During World War II, a crew of GM designers fused airplane design elements into the 1949 post-war styling of the Superior Cadillac, igniting the Greatest Era of Cars and propelling post-war American automotive exuberance and luxury. The car’s curved windshield is nostalgic of an airplane cockpit, it’s roof and pontoon fender lines curvaceously beautiful from every angle. The ambulance was built on a 1948 chassis, features a fully shiftless Hydra-Matric Drive automatic transmission, and a high compression V-8, 150 horsepower engine that, combined with revised axle ratios push this ’49 Caddy to reach 100 mph and scale 0-60 mph in 14 seconds, impressive for the day. This marvelous machine could be purchased for $5,450. Cadillac later used fender loving care and the 1948 chassis to develop horse-powered hearses and languid limousines.

Nope, it’s not exactly that Glorious Ghostbuster mobile!

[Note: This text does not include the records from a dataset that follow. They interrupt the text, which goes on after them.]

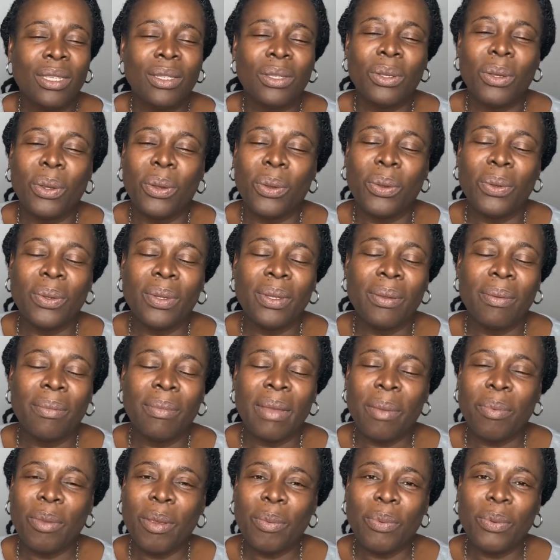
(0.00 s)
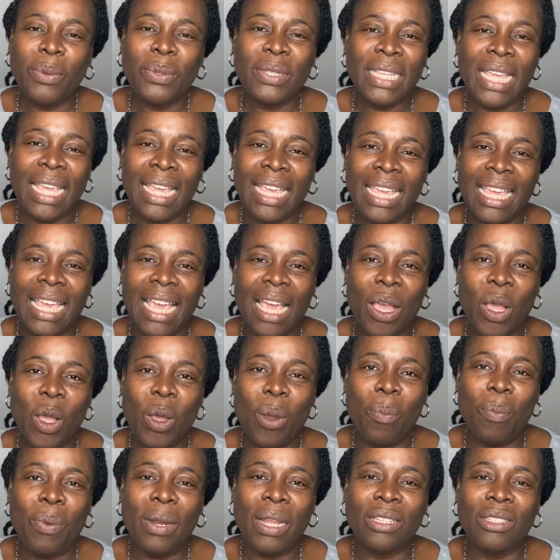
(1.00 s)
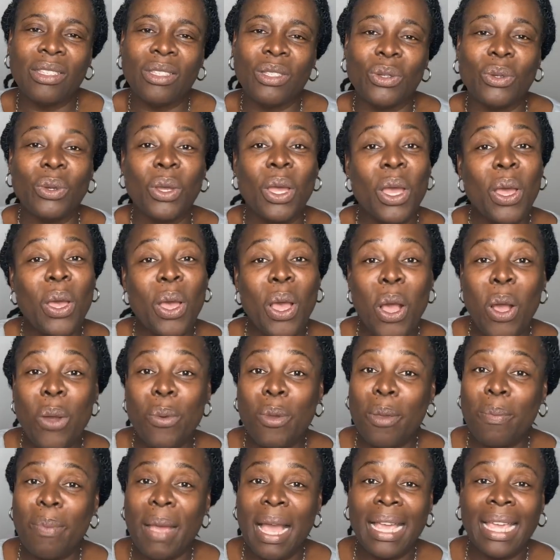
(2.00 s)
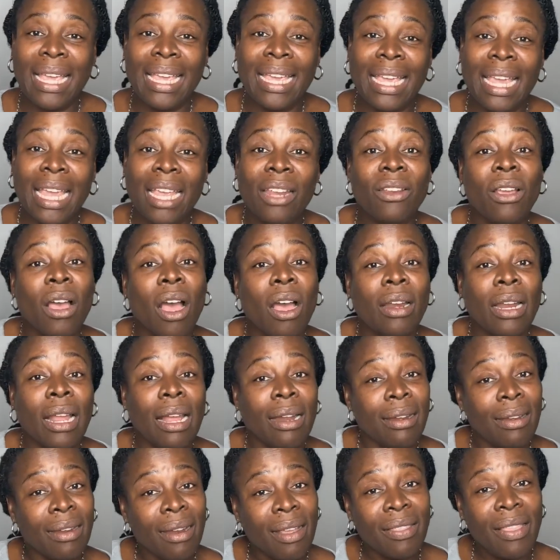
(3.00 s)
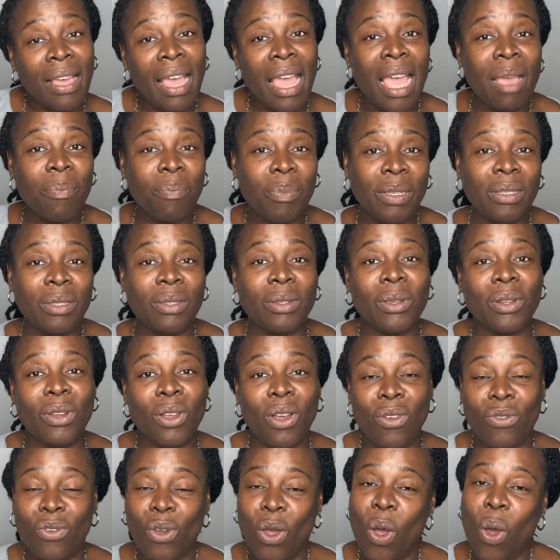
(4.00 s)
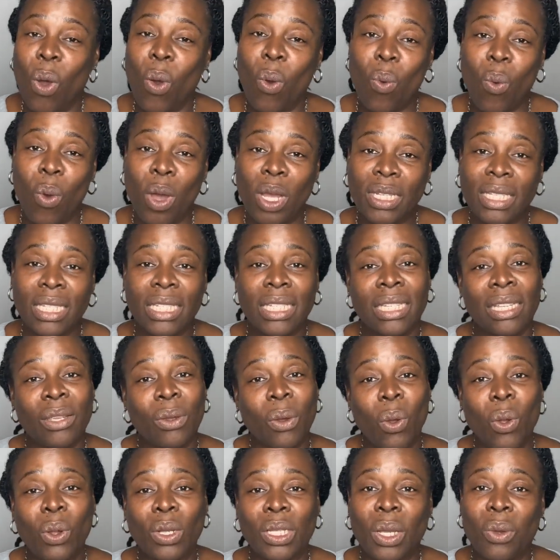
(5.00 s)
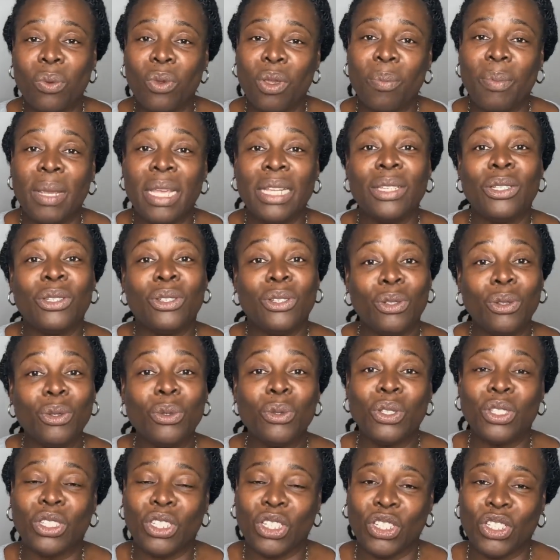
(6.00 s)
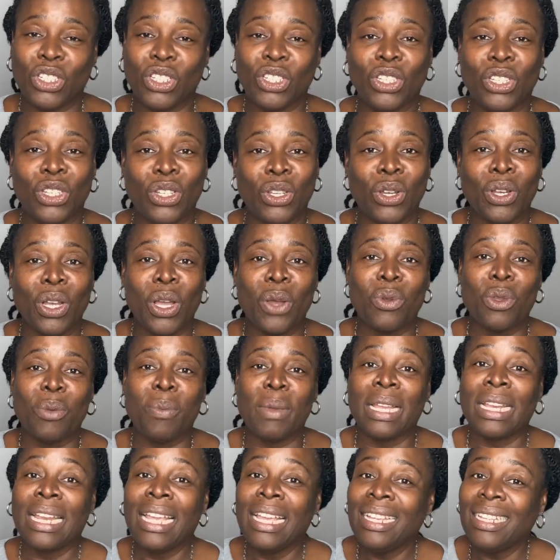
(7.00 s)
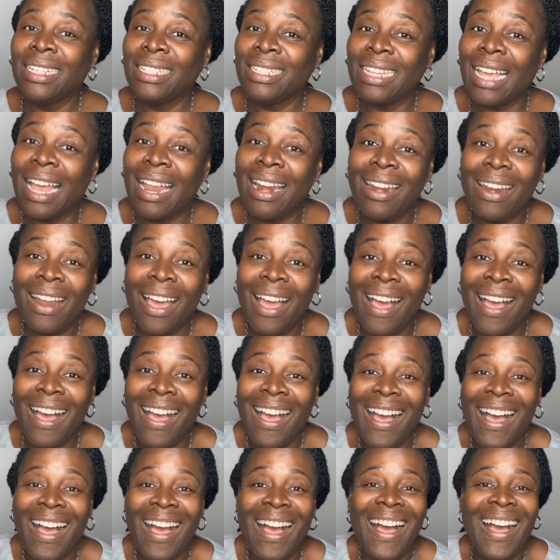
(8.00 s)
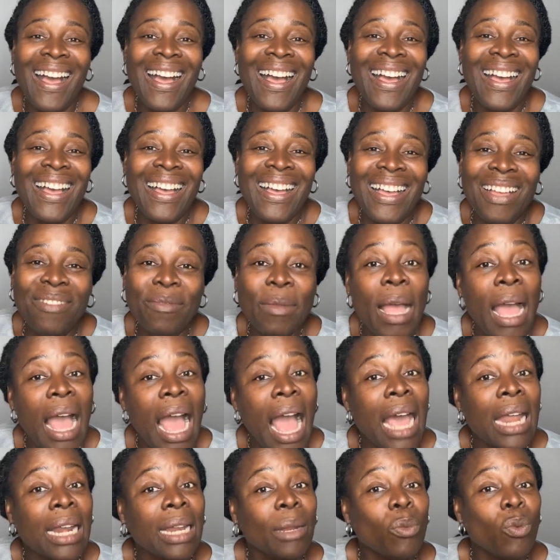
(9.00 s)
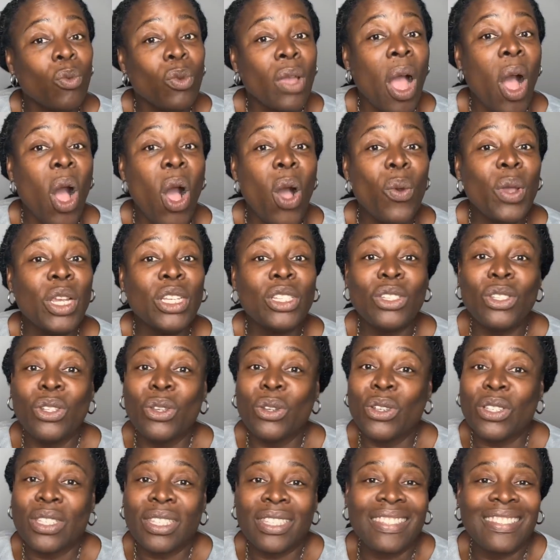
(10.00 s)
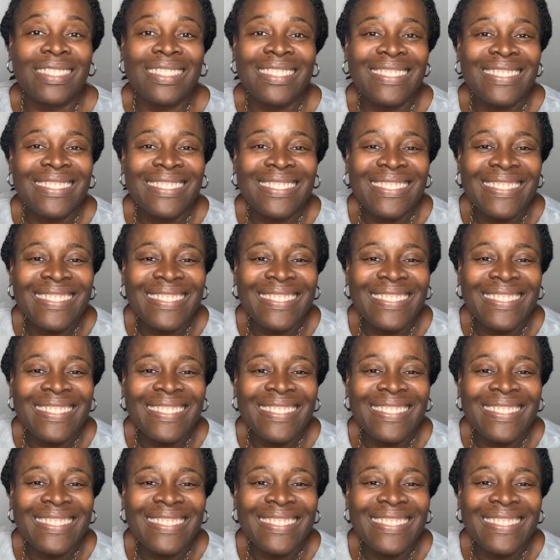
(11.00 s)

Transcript: So my people, take care. God bless you. We'll be back again on another episode of What the Older Women Should Teach the Younger Women. Shalom! And we are always yours.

Many mistake Renown’s 1949 Superior Cadillac ambulance for the Cadillac Miller-Meteor, which was called the Ectomobile in the Ghostbusters movie. That famous fueler and specter fightin’ wagon was produced ten years later- in 1959 in the Miller-Meteor plant in Pigua, OH. The production run was very limited with only 400 vehicles produced. At nearly 20 feet in length and weighing 3 tons, the Cadillac Miller-Meteor was an unwieldy car to handle, though it was a smooth ride thanks to an air suspension system and a 6.3 liter V8 engine. It was reported that this 1959 model was purchased for the film for $4,800. The vehicle designer, Stephen Dane, who was tapped by director Ivan Reitman to oversee Ekto-1 also designed the Proton Pack, Particle Thrower, Trap, Giga meter, Slime Scooper and Slime Blower—all within two weeks of the start of shooting of the original Ghostbusters movie. Now that’s a KeyMaster!